Stingrays found to chew their food before swallowing

stingray-mouth

A stingray’s mouth. Photo Daniela Duncan

September 14th, 2016 (Bob Yirka). A team of researchers from the University of Toronto and the University of Washington has discovered that at least one species of stingray chews its food before swallowing it. In their paper published in the journal Proceedings of the Royal Society B, the team describes their study of the creatures using high-speed video technology and what they learned about the platter-shaped predators.

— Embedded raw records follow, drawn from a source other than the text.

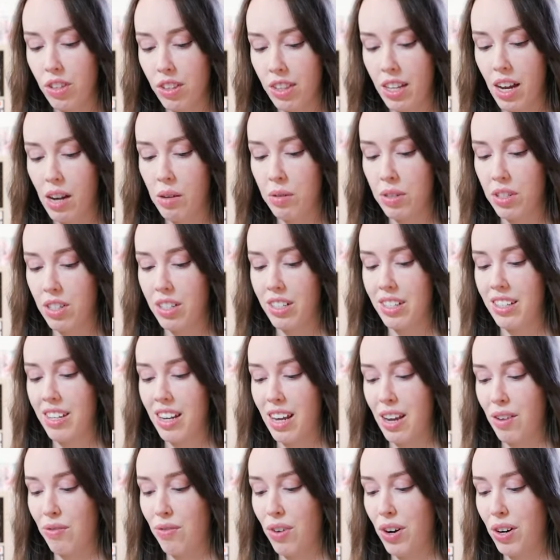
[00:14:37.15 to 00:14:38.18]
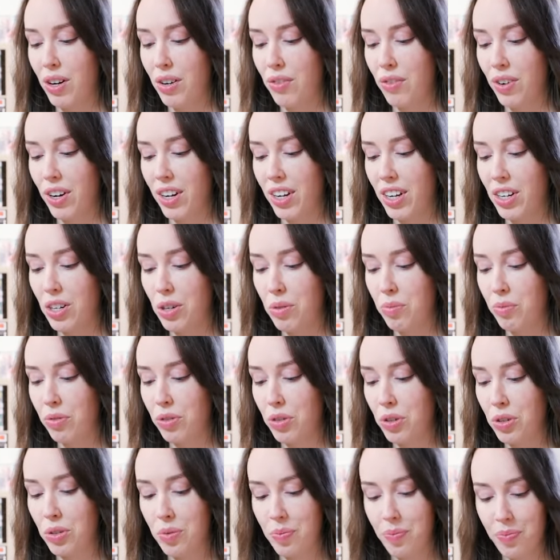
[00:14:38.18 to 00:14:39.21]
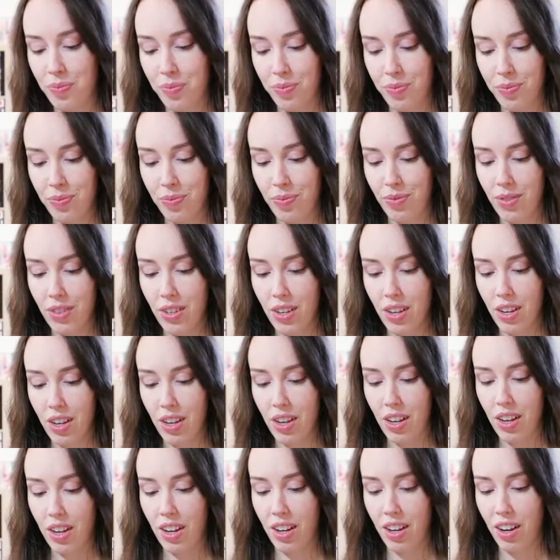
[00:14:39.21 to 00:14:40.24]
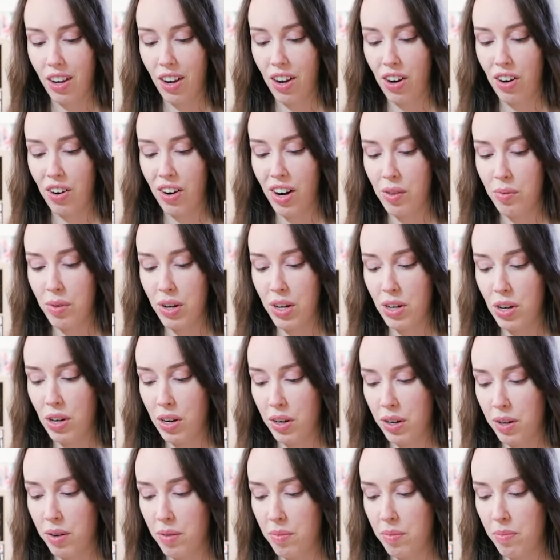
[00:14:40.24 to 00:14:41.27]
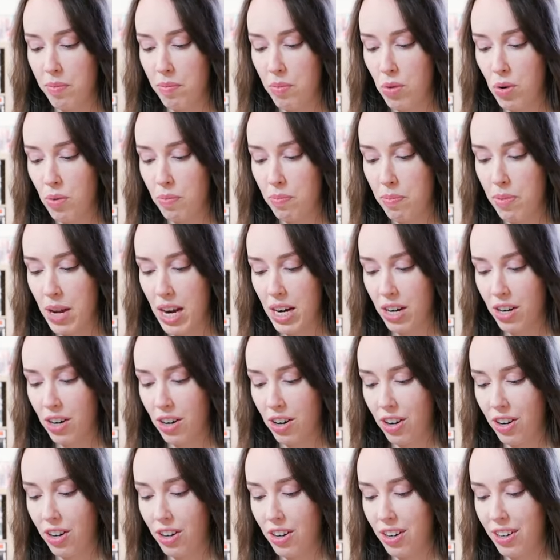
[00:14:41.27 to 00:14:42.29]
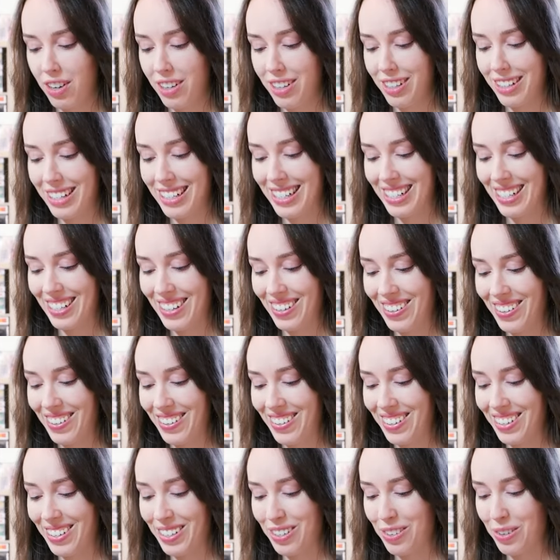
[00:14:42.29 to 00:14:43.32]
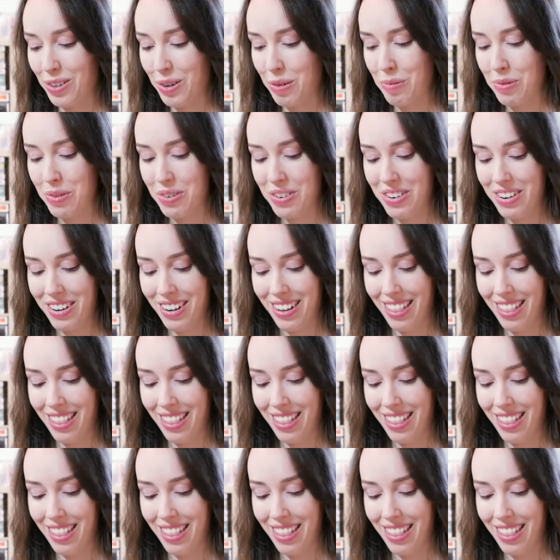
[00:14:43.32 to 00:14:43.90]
That was, yeah, very, very helpful. All right, we got more Pecco, so adorable.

Up till now, scientists have assumed that mammals are the only creatures that chew their food before they swallow it—but this, the researchers note, depends in part on how you define chewing. Birds, they note, have a gizzard for grinding up food, though technically it is not chewing in the usual sense, though similar. In this new effort, the research team has found that the ocellate river stingray, which lives in the Amazon River, chews its food in very human-like ways.

Intrigued when they learned that the stingrays often eat prey that would seem to require chewing such as insects and mollusks, the team obtained several samples of them for study in their lab. They placed them in a tank with a see-through glass bottom, as the stingray mouth is on its underside. The researchers then filmed them as they captured three kinds of food—soft, medium and hard—chewed it, and then swallowed it. More specifically, they found that the stingrays first grabbed their prey after pulling it in using suction they created by undulating their bodies, and then moved the left and right parts of their jaws back and forth to create multiple angles for biting and tearing. They found that the stingrays also moved their lower and upper jaws independently. Taken together, the chewing action very much resembles human and other mammal mastication. To make sure that the jaw actions were what they seemed, the researchers also performed CT scans on the stingrays and found that the chewing action worked in concert with small teeth.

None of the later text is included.